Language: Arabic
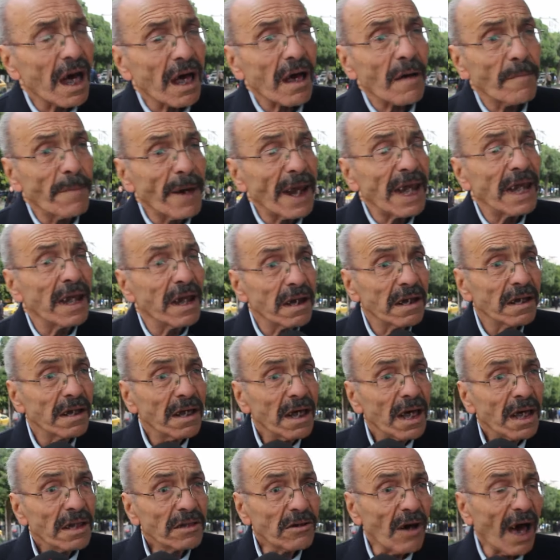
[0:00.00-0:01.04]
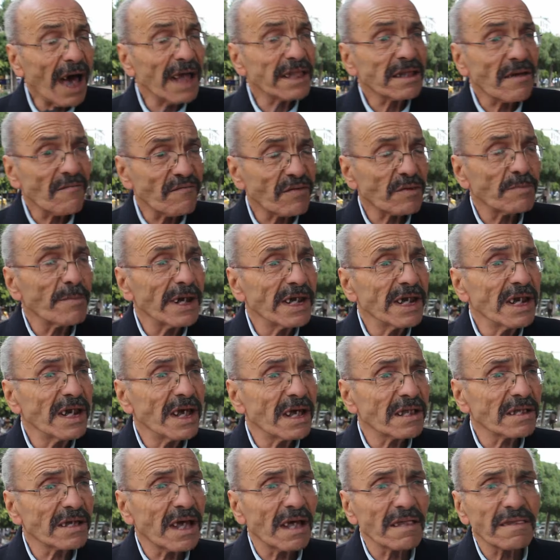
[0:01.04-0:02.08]
قبل حتى في
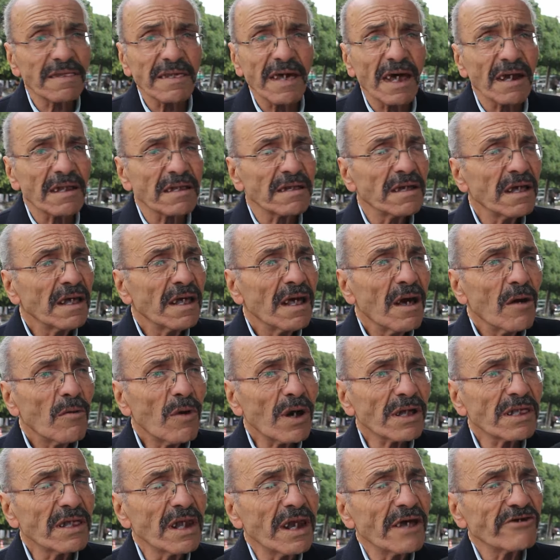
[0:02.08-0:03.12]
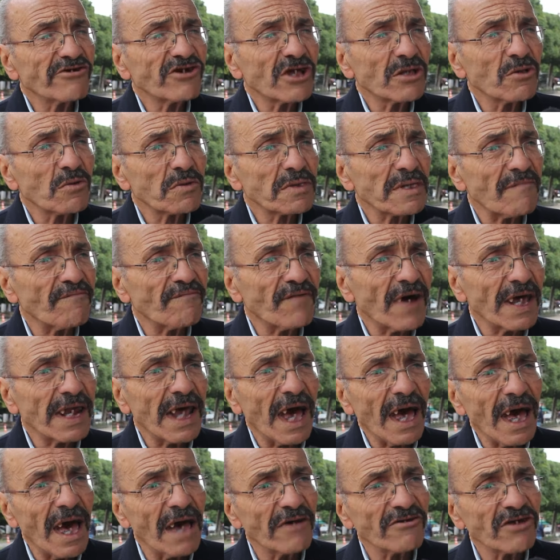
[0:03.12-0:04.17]
الثمانينات كان صارت وقت اللي يشدوا الصف
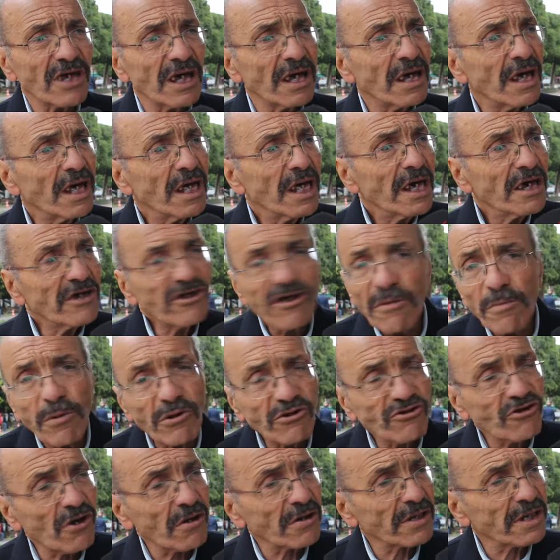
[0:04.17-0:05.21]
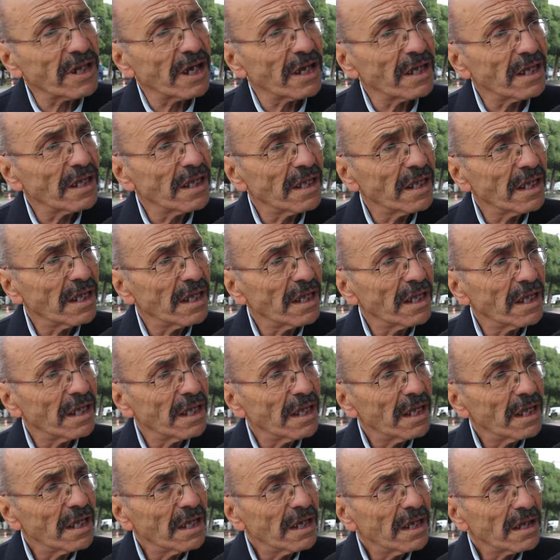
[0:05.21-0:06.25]
على حاجه يجيبوا شرطه
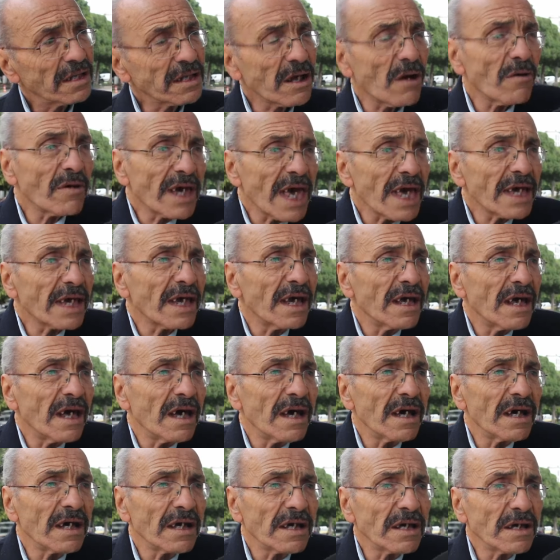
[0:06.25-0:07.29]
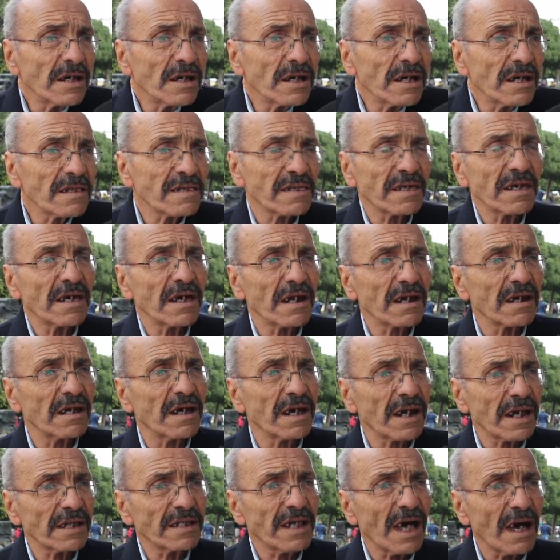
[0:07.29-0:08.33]
تو كيك يصير
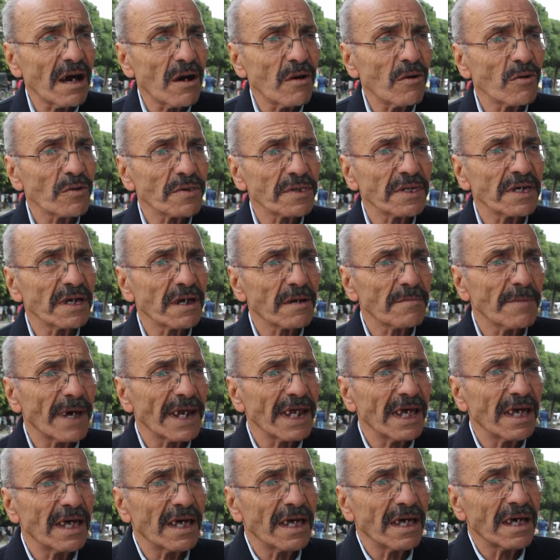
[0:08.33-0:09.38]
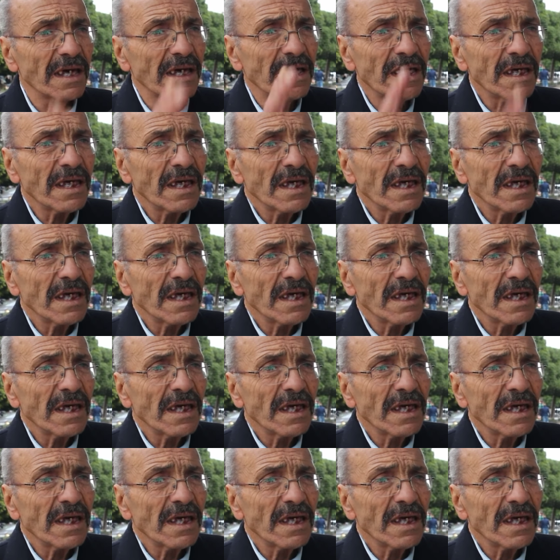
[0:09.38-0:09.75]
ردع ويصير معناها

• • • •

--- Work item ---
Without the pictures, copy out each entry exactly as it stands.

--- Answer to this exercise ---
Language: Arabic
[0:00.00-0:01.04]
[0:01.04-0:02.08]
قبل حتى في
[0:02.08-0:03.12]
[0:03.12-0:04.17]
الثمانينات كان صارت وقت اللي يشدوا الصف
[0:04.17-0:05.21]
[0:05.21-0:06.25]
على حاجه يجيبوا شرطه
[0:06.25-0:07.29]
[0:07.29-0:08.33]
تو كيك يصير
[0:08.33-0:09.38]
[0:09.38-0:09.75]
ردع ويصير معناها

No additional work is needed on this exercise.